Presently, imaging flow cytometers only produce 2-dimensional (2D) images of cells, although imaging in 3D is an emergent theme. “This is a current disadvantage of IFC because 2D images contain far less information than 3D images,” explained Professor Lo. “One analogy for 2D versus 3D cell images is the difference between an X-ray image and a CT (computed tomography) scan. An X-ray is the net 2D projection of all organs onto one image, so information is missing where organs overlap and may conceal important anatomical features.

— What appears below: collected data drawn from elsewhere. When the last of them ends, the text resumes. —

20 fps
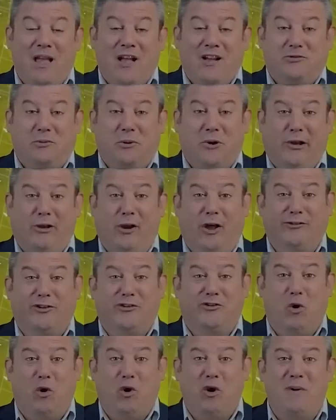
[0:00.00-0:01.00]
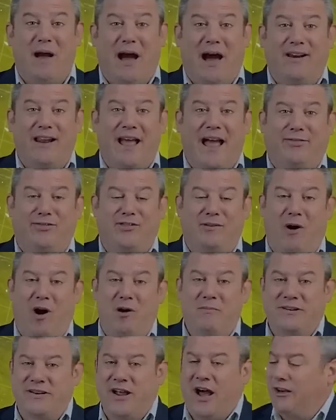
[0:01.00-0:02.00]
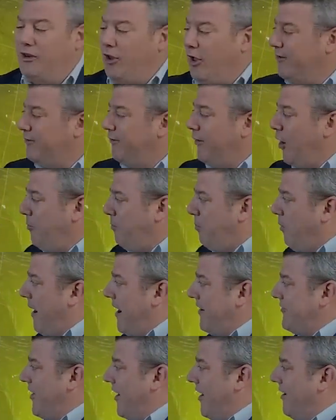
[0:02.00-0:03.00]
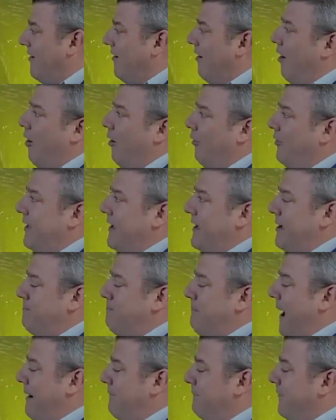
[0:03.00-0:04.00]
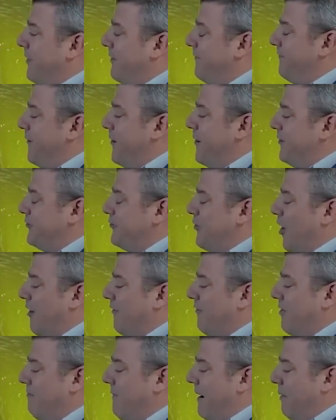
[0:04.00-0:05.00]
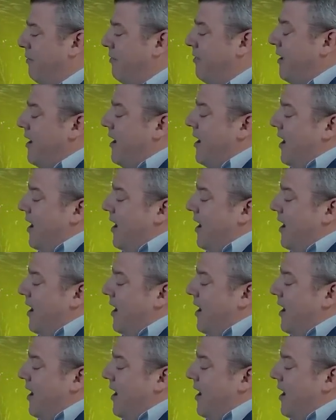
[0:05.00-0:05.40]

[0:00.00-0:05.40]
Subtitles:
So we've got a lot to talk about at the moment, a lot of low pressure on the map for the first of the month.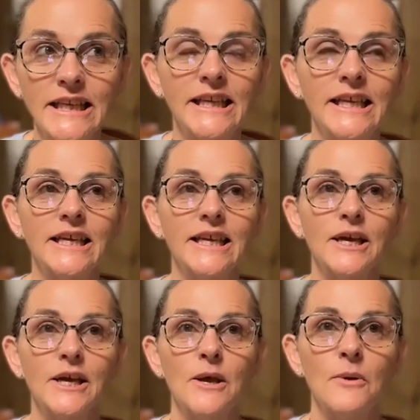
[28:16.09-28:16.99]
fleeting
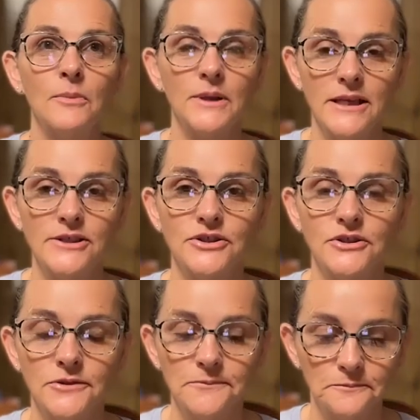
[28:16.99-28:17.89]

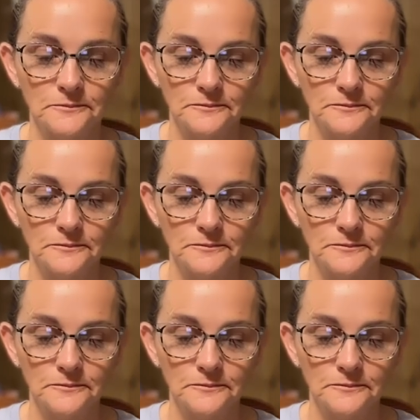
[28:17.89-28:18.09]
pleasure.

In contrast, the 3D CT scan contains more information by imaging a person in serial sections, resolving organs from one another and providing depth to the image.” Another challenge facing IFC is the limited ability for real-time sorting of imaged cells, in a manner analogous to fluorescence-activated cell sorting (FACS) in conventional flow cytometry. “IFC generates an extremely massive amount of data that are difficult to computationally process in real-time, which limits our ability to sort cells in real-time,” Professor Lo discussed of another IFC weakness. “However, sorting capabilities would generate so many potential research avenues. Sorting provides the unique ability for downstream molecular analysis of these isolated cells, connecting cellular phenotypic features to their molecular and genetic characteristics.”

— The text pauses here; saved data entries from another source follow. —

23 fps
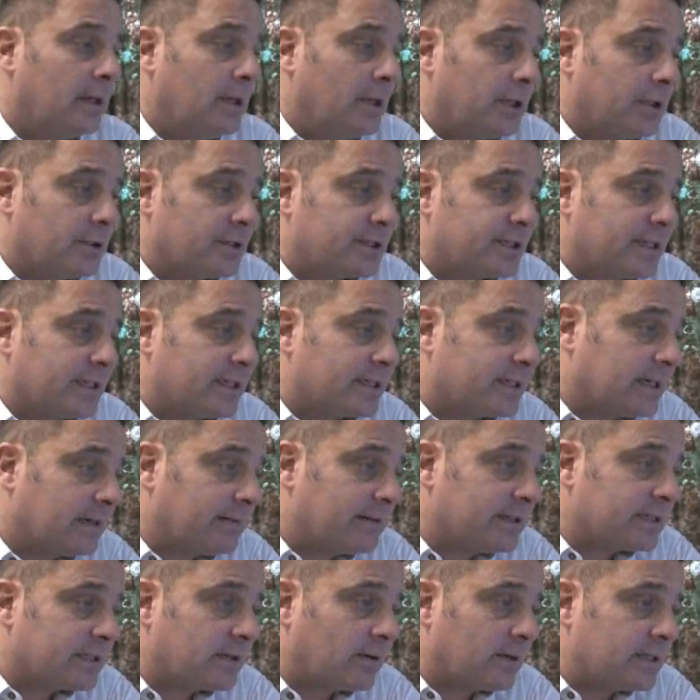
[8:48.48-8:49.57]
You see
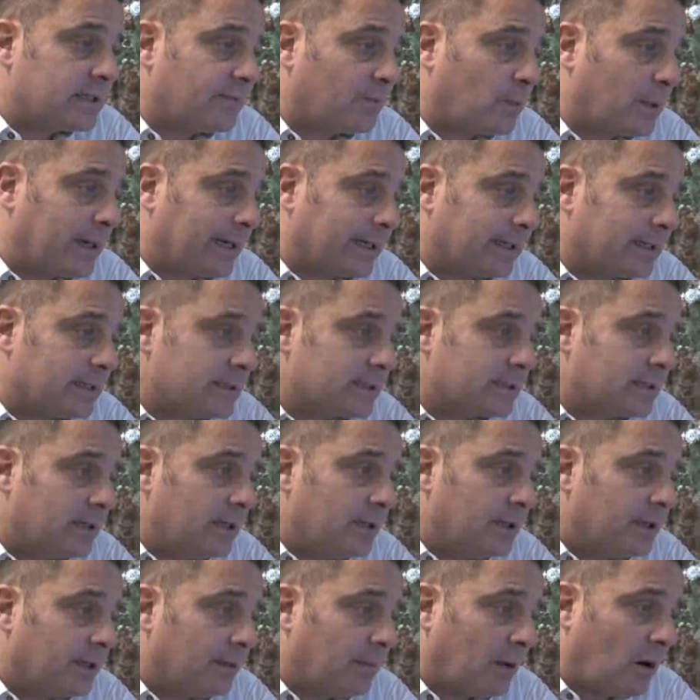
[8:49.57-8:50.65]
serious signs of weakness,
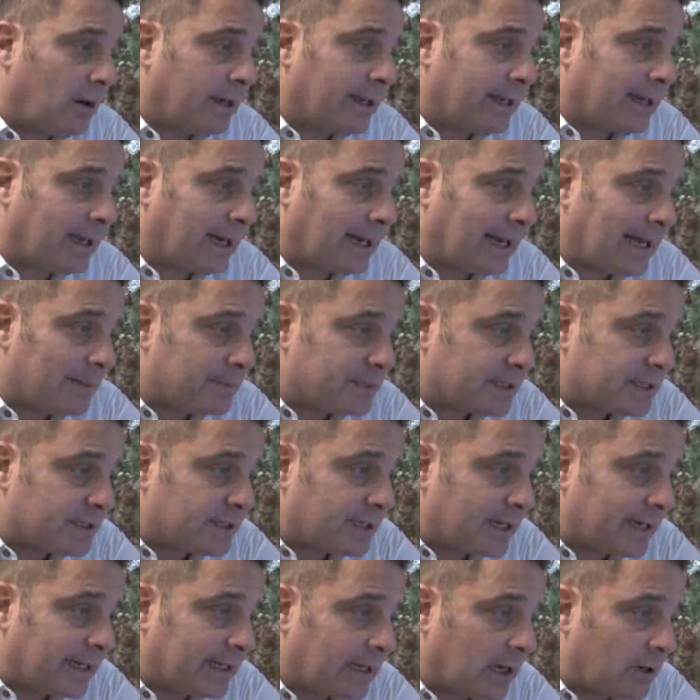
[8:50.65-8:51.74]
the market collapses,
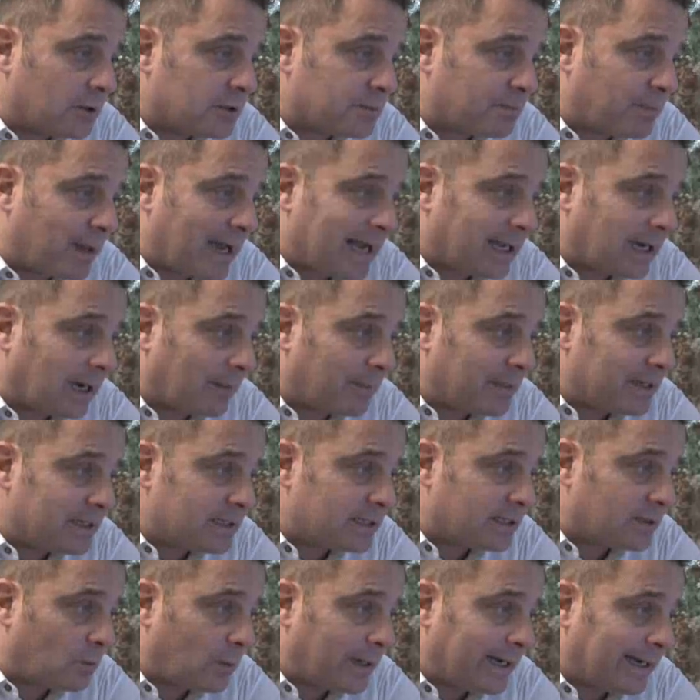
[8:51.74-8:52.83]
then it goes back up into
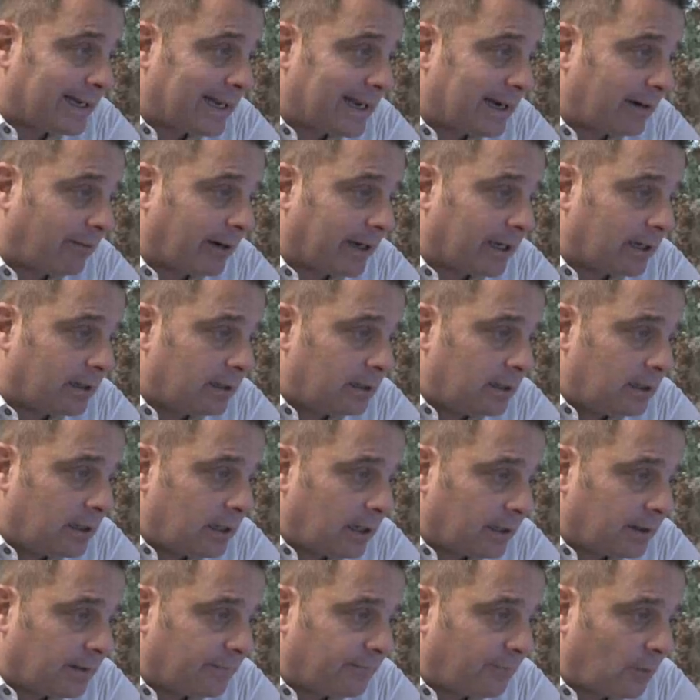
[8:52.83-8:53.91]
the weak area
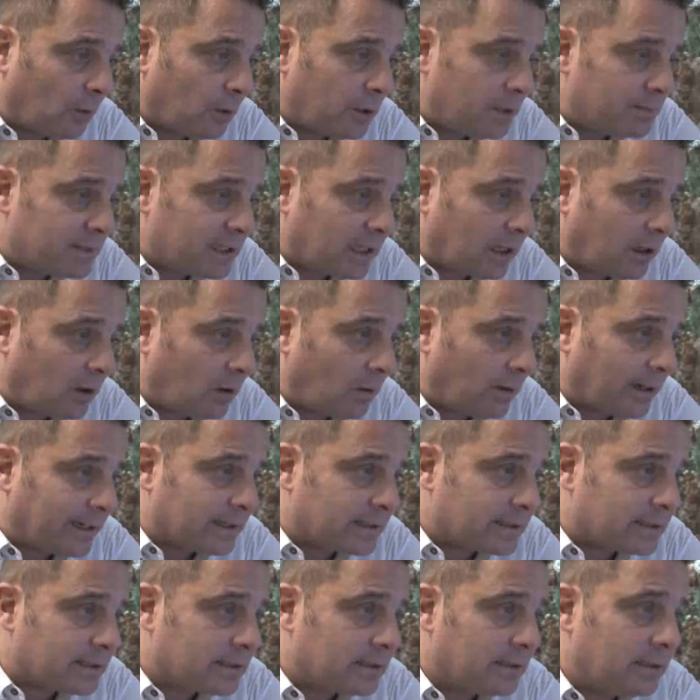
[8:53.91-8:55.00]
and the volume
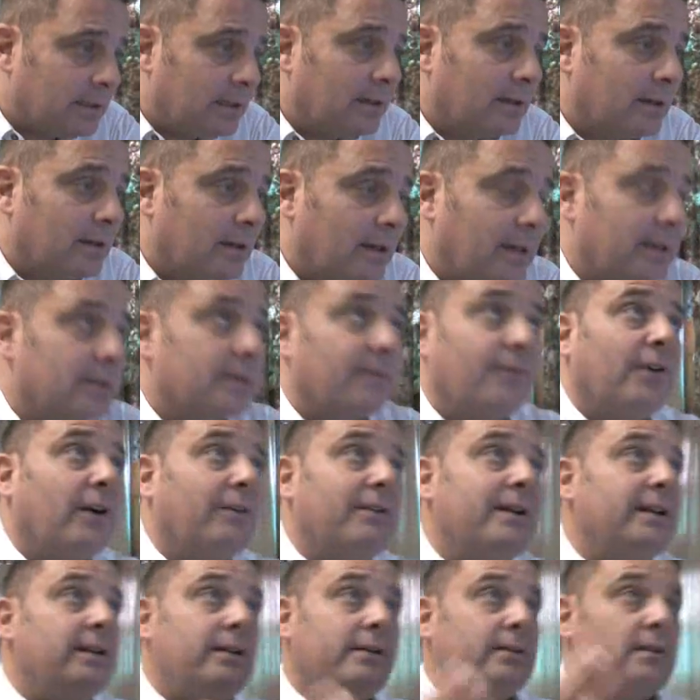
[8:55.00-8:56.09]
declines.
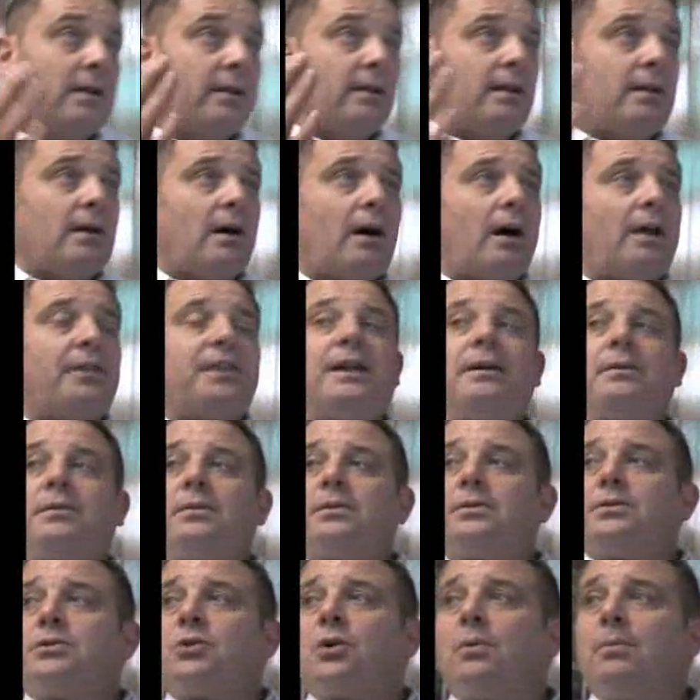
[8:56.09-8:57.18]
I think
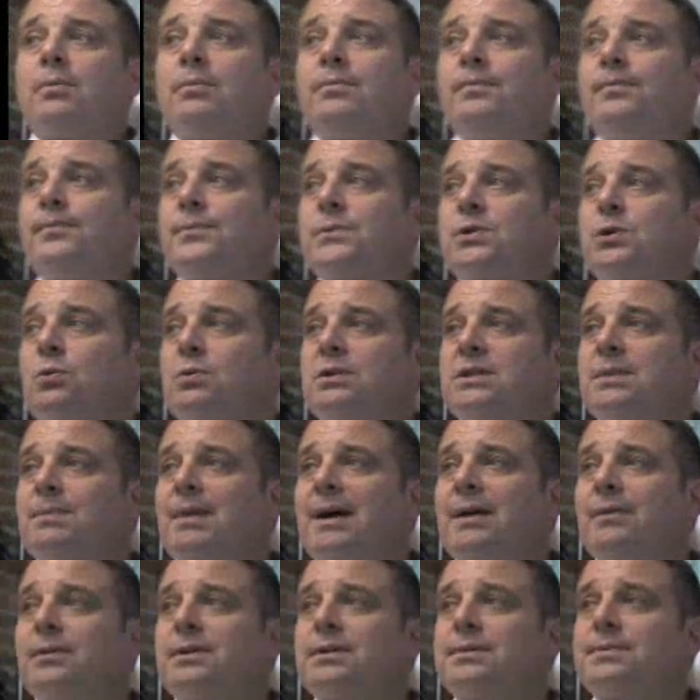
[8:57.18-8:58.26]
Tom talks
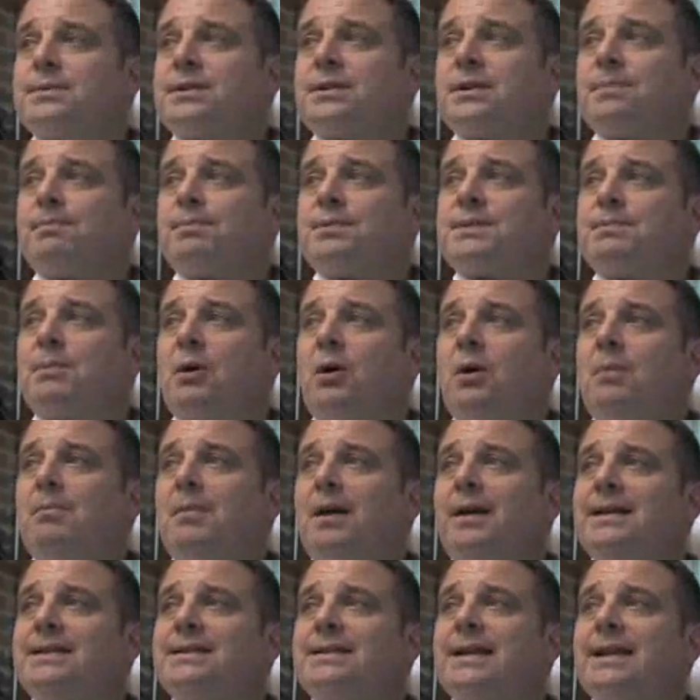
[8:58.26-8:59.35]
about the smart
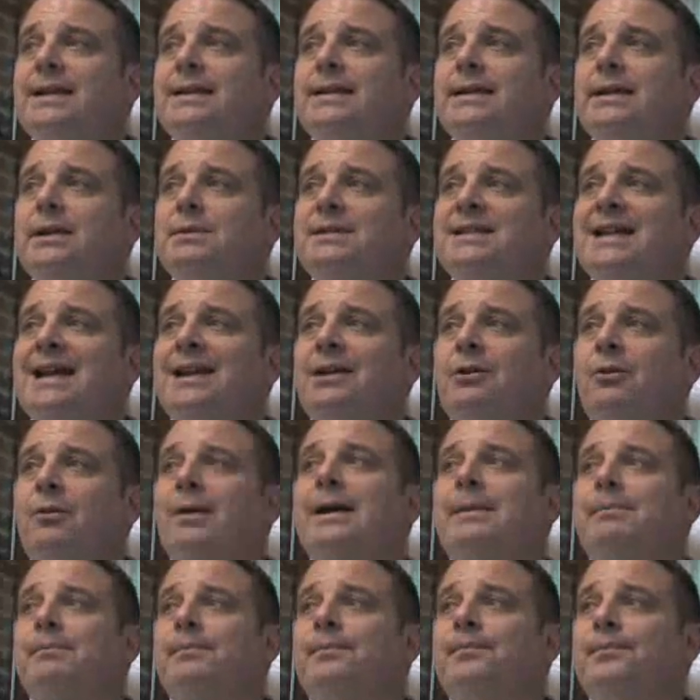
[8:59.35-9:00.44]
money sending you a
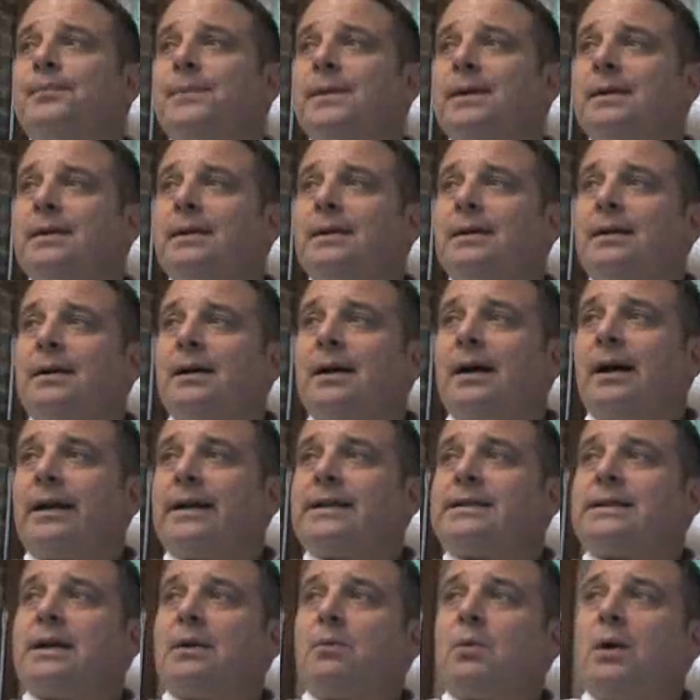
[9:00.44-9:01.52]
telegram. And they
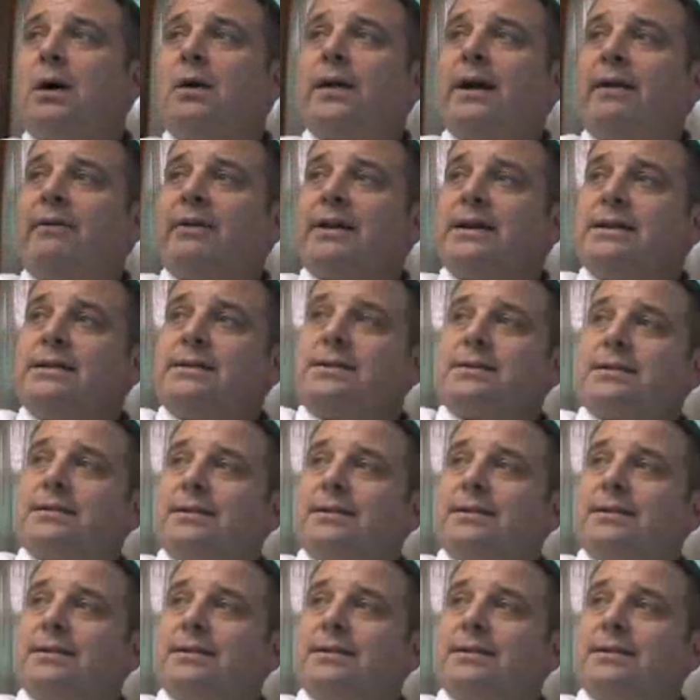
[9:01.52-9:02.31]
say, well, there it is.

Therefore, to further advance IFC, Professor Lo and his team are developing a 3D Image-Activated Cell Sorter. “We need to be able to both image cells in 3D and sort them for downstream analysis. The high information content produced by 3D cell imaging would improve cell classification and cell type discovery, better resolve protein localization, facilitate cell cycle studies, cell-cell interactions, cell marker discovery, and cellular responses to drugs, toxins, and environmental stress, etc. Some of the applications can be greatly enhanced by deep learning and artificial intelligence. Moreover, the ability to then isolate cells based on their 3D image would be a major leap for the system, enabling downstream analysis.” Professor Lo is very excited about the 3D Image-Activated Cell Sorter he is developing, but is aware of some obstacles he needs to overcome. “First, for high-quality 3D images, we will need to enhance image resolution. Second, to deal with the large amount of generated data, we will need to improve data processing speed so that the instrument can image a cell and decide in real-time how to sort it. We are working very hard on both these aspects and hope to bring the 3D Image-Activated Cell Sorter to fruition.”
“It is a really fascinating multidisciplinary field, a collaboration of biophysicists, material engineers, and biologists,” Professor Zhang described of the cell imaging field. “When you bring all these areas of expertise together, you make major advances that unlock cells’ secrets.”